In the age of Web 2.0, individuals are acculturated to higher levels of mediated interactivity and personal sharing. The research in crowd-sourcing and open-source work involves the structuring of shared work in a way to encourage collaborating between strangers. Various organizations encourage “likes” of their company on social networking sites because people’s attitudes affect whether they respond favorably to an organization. Social marketing has come to the fore with the emphasis on mediated relationships. The representation of a company in its logo and brand is highly protected for the same reasons. That attitude affects behaviors.

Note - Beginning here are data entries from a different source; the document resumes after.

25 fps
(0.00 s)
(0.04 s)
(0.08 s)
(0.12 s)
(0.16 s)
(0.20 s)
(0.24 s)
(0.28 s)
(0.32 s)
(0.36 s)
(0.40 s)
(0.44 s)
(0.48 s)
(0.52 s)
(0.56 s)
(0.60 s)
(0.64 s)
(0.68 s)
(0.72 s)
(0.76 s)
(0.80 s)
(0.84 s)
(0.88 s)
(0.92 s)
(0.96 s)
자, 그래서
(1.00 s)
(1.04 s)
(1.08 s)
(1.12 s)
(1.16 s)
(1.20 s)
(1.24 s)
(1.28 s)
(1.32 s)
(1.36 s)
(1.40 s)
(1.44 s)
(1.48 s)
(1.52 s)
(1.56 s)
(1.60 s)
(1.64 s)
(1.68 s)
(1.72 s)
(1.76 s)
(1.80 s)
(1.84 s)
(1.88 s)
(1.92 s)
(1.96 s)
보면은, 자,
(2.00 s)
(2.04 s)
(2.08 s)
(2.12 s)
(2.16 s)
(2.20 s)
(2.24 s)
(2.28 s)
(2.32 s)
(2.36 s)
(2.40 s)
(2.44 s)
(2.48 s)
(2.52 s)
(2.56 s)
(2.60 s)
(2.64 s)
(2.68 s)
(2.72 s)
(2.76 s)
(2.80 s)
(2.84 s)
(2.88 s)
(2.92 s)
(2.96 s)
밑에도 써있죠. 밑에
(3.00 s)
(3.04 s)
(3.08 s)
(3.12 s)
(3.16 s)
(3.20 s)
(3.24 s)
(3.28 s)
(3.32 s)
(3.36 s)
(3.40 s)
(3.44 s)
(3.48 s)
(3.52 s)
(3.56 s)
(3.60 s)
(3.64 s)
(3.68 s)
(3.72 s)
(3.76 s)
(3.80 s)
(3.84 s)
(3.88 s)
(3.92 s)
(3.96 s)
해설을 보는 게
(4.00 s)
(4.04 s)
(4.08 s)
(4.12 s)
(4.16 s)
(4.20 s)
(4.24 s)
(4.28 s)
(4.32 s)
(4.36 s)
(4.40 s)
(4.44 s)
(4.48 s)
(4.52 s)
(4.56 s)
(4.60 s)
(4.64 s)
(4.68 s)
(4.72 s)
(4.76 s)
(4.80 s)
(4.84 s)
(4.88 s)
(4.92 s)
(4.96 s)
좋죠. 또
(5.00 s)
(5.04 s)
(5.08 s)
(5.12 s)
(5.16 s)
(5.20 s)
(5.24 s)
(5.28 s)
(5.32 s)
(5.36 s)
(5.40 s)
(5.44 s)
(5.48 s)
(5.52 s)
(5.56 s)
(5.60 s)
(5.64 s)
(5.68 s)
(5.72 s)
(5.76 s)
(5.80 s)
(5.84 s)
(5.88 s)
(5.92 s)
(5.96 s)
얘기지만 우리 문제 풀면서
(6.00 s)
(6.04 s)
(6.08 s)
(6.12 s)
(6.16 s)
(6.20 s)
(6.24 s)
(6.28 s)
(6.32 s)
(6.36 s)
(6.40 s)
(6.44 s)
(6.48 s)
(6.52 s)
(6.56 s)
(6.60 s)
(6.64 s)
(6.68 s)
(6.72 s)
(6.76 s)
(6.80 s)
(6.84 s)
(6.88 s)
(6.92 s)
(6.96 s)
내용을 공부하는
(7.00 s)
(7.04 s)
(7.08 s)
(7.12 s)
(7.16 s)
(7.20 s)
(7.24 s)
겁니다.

For all the sense of promise of social marketing, though, in reality, the response rates for cold calls are often low, as are the open calls for survey responses. Much work in crowd-sourcing involves low wages and struggles with verifying the quality of the open-sourced for-pay work. Gaining entrée into stranger social networks is challenging and not very effective. However, tech-savvy individuals are also attuned to the many ways that socio-technical spaces (social networking spaces, virtual work spaces, and others) and information and communication technologies (ICT) may be compromised through the distribution of malware, spoofed websites, spear-phishing, malicious identity hacking, and other identity and information compromises. There is much less in the way of swift trust in initial interactions. Further, with the widespread use of spam to promote ideas, many gatekeepers to online communities and electronic mailing lists often maintain much higher standards of identity verification and information quality.

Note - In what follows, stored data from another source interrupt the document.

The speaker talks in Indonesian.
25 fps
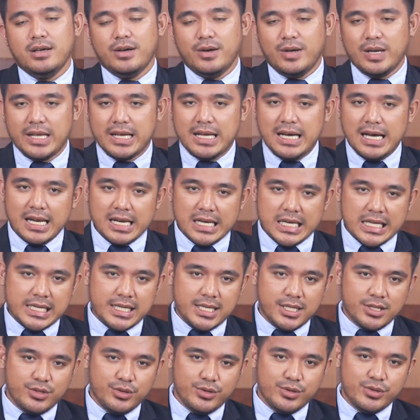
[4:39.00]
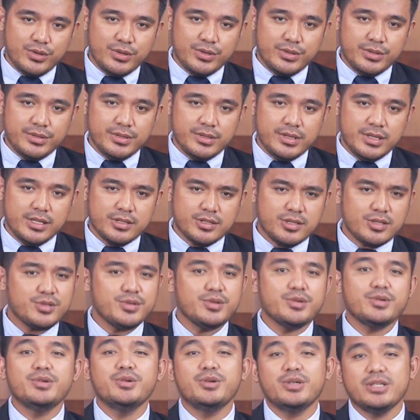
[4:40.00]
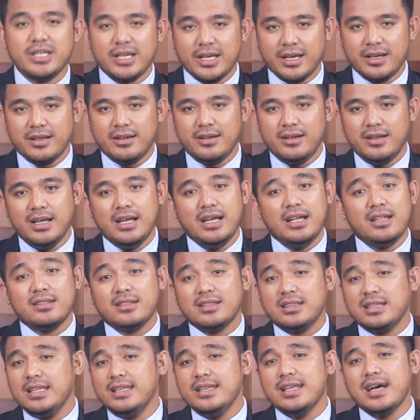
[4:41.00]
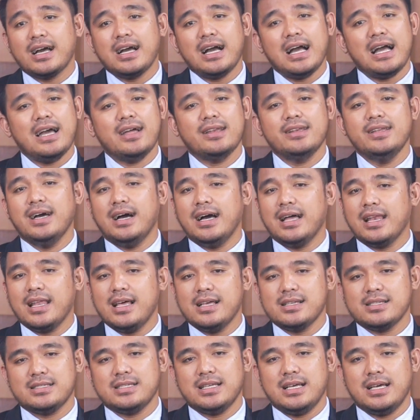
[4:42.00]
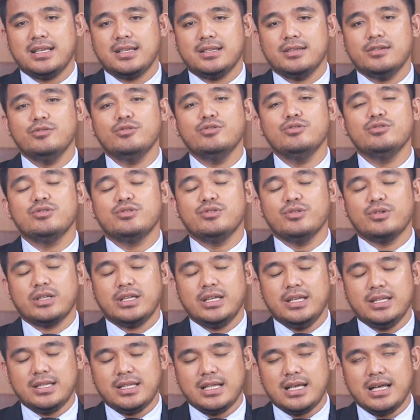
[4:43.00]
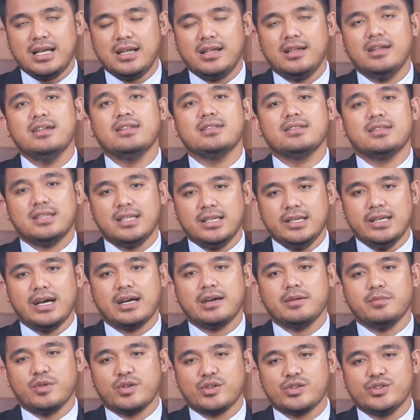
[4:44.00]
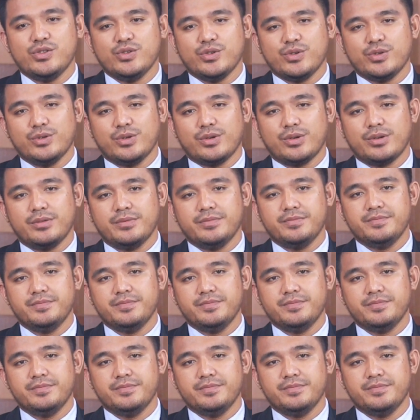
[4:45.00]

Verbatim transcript: Oleh karena itu, sesungguhnya tidak ada alasan untuk kita tidak bersyukur.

More often than not, development teams proceed with familiar social networks with pre-defined social paths. Many of the social interactions in academia are hierarchically based. Social ties are created by shared work experiences and prior interactions. There are protocols of who may request work and how, and generally, many of these endeavors are top-down. The sense that administrators, faculty, and staff in higher education protect their turf and areas of decision-making has a basis in fact. As in most social situations, people do not give over power or work portfolios (areas of responsibility or “turf”) easily. Further, many (all?) relationships are transactional and tactical; if there is an imbalance in the give-and-take, often, relationships will fail or end.

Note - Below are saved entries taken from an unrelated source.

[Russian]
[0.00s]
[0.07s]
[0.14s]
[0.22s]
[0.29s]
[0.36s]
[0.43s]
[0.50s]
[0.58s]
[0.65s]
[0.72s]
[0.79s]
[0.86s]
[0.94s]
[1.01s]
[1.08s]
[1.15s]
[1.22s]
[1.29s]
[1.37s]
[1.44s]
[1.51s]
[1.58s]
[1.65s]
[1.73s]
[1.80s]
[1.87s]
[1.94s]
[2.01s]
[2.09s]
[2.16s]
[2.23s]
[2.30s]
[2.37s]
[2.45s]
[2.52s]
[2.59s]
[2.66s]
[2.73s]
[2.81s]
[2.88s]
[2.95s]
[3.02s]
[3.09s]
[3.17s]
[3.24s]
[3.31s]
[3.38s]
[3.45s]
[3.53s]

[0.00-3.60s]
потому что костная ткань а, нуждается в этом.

Degree, program and course development teams reach out to existing students and alumni with new course offerings, degree programs, and short course trainings. They tap their students to respond to open-source projects. They go with prior published authors to solicit works for new book projects. Going with the familiar may end up with reaffirming blind spots in decision-making. Traditional strategies have built outreaches around the “snowball strategy,” which begins with a few known connections and then working their contacts for more ties and connections. (Reaching out to stranger social networks involves a similar snowball strategy, to some degree.) Often, development teams in academia forgo stranger social networks. In the ambition to amplify resources that may be accessed from anywhere in the world, not proceeding beyond existing networks would be self-limiting. After all, each node and each social network has a certain amount of “agency,” and having others working “on behalf of” the development team would be beneficial.